The real MP focus: VPNs and age gates
Here’s the thing: the debate showed where MPs’ heads are really at. They’re not losing sleep over encryption or free speech in the abstract. Their immediate, tangible worry is that kids will bypass all these new safety measures. So the villain of the piece? VPNs. It’s almost funny. Millions of adults use the best VPN apps for privacy, but now lawmakers see them as a cheat code for teenagers. The recent proposal from the Lords to ban VPNs for kids wasn’t dismissed—it’s a sign of where this is headed. They’re basically treating a general-purpose privacy tool like a digital crowbar for breaking into age-restricted content. And the age-gating itself is a mess. When an MP says the rules need to be “clearer, more consistent, and more proportionate,” you know the current guidance is a confusing minefield for platforms. So the push isn’t to remove these systems, but to double down on making them inescapable.
The encryption elephant in the room
Now, this is where it gets worrying for anyone who uses encrypted messaging. Experts like Jemimah Steinfeld from the Index on Censorship are sounding the alarm that the OSA could be used to break end-to-end encryption, calling it a “lifeline.” But MPs barely touched it. Even worse, when it was mentioned, some displayed a shocking lack of technical understanding. The idea that there are “easy technological fixes” to scan for illegal content without breaking encryption? That’s a fantasy. Technologists have repeatedly debunked this, notably during similar fights in the EU. The fact that this wasn’t a central part of the debate tells you everything. MPs either don’t grasp the technical reality, or they’ve decided that the trade-off is worth it. Both options are bad.
So what’s next?
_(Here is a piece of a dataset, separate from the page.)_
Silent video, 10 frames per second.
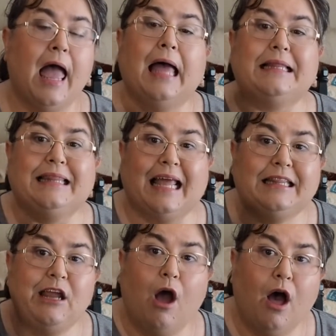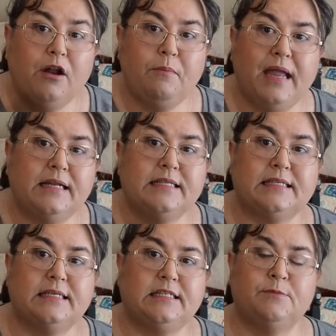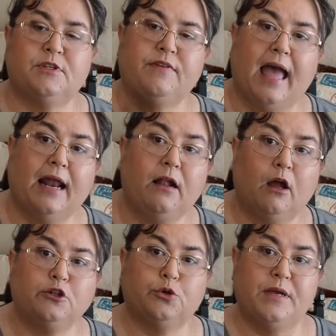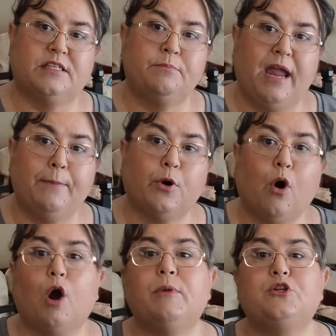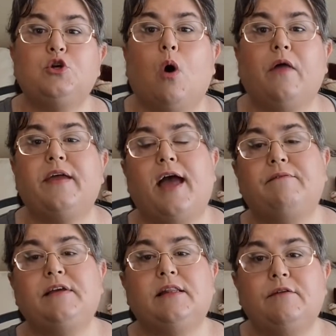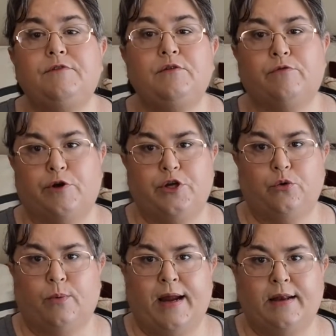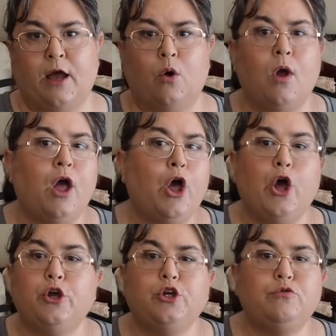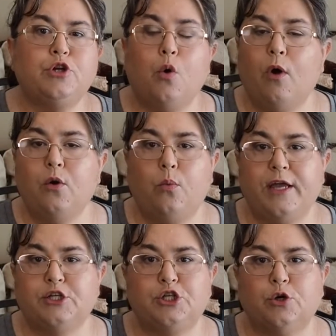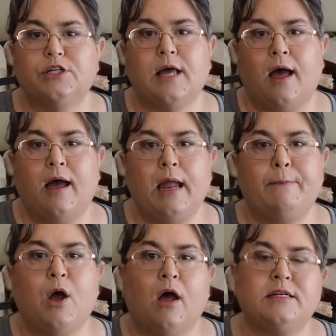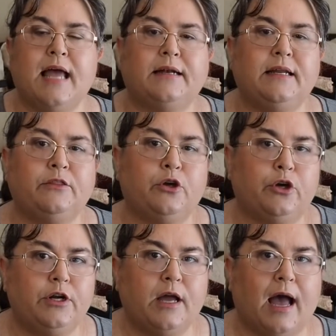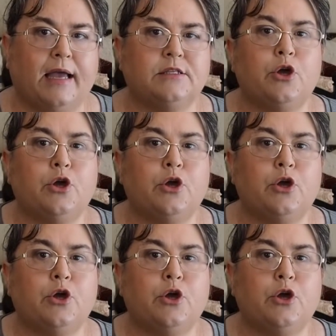Let the automated systems of Catalog Choice and PaperKarma do all the heavy lifting for you right now. You don't want to waste your time contacting the good guys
More rules, not fewer
Let’s be clear: this debate wasn’t about rolling anything back. It was a tuning session. The engine of the OSA is running, and MPs just want to adjust the carburetor for better performance. The next targets are already in sight: “harmful algorithms and generative AI.” The act gives Ofcom, the regulator, huge power, and they’ve already signaled plans to expand file monitoring requirements in 2026. The direction of travel is unmistakably towards more scanning, more monitoring, and more control. As Callum Voge from the Internet Society noted, this one debate won’t change the course. It’s going to take sustained public pressure to even get these fundamental concerns heard. Basically, the conversation has moved on from “should we have this law?” to “how can we make it even more comprehensive?” That’s a big shift.
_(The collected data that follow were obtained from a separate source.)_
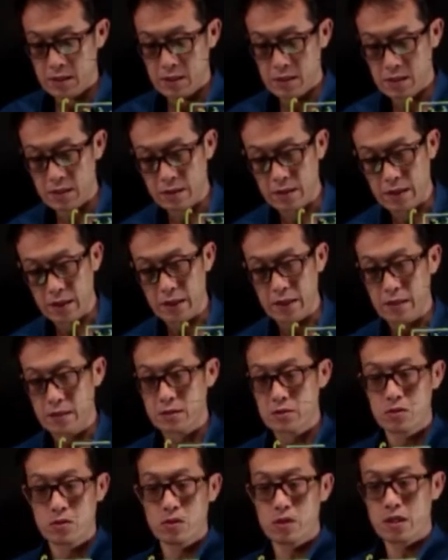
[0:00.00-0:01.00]
Alright,
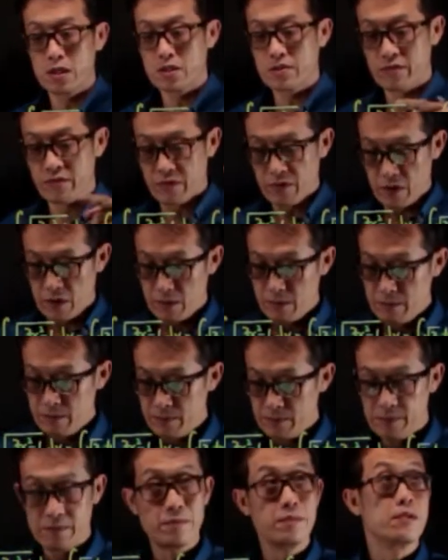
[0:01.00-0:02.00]
so it's from
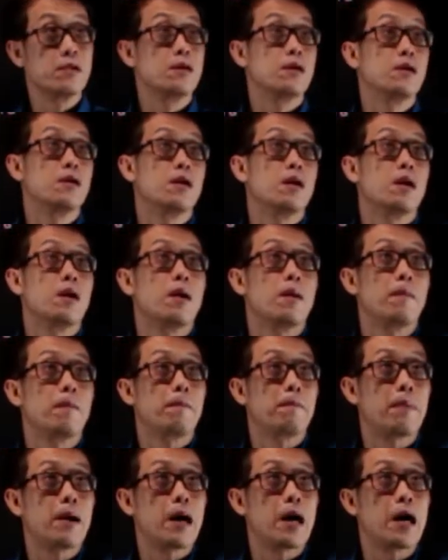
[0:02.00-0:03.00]

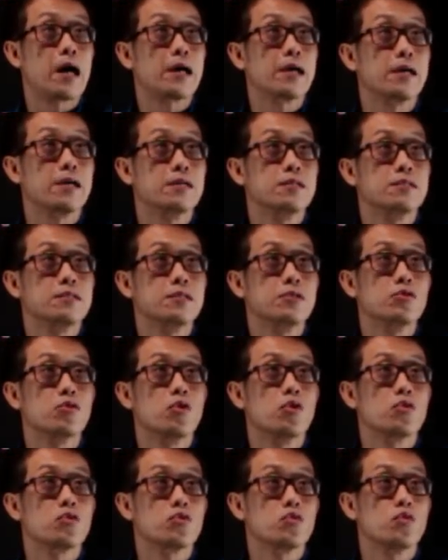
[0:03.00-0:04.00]
pi
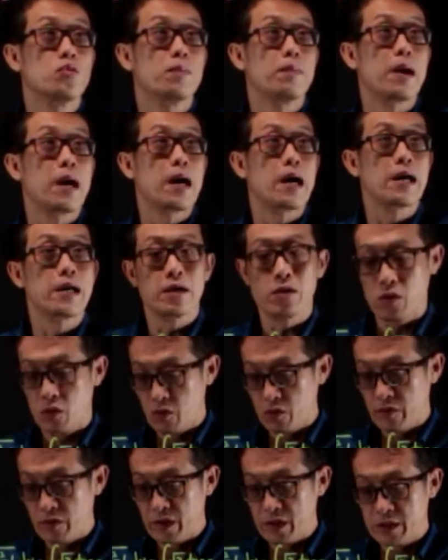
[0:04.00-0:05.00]
0 to pi
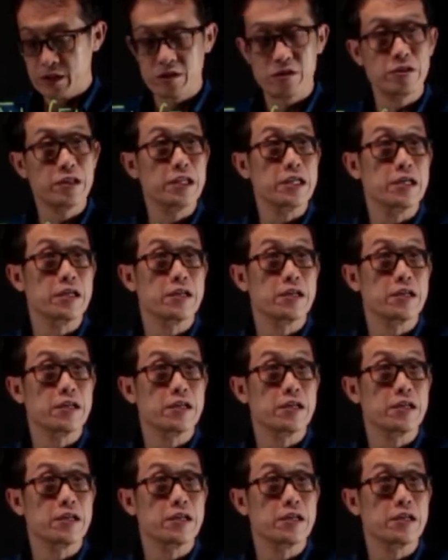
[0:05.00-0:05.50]
over 3.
A law built on technical misunderstandings
I think the core issue remains a massive gap between legislative intent and technological possibility. You can’t have a system that reliably verifies age or scans for specific content without collecting data or weakening security. It’s a paradox. And when you try to solve that paradox by banning tools like VPNs or mandating “technical fixes,” you’re not solving the problem—you’re just breaking the internet’s underlying infrastructure for everyone. The MPs seem focused on closing perceived loopholes, but what they’re proposing often looks like banning doors because you don’t like who might walk through them. The debate confirmed the OSA is here to stay. The real question now is how much collateral damage to privacy and security the UK public is willing to accept.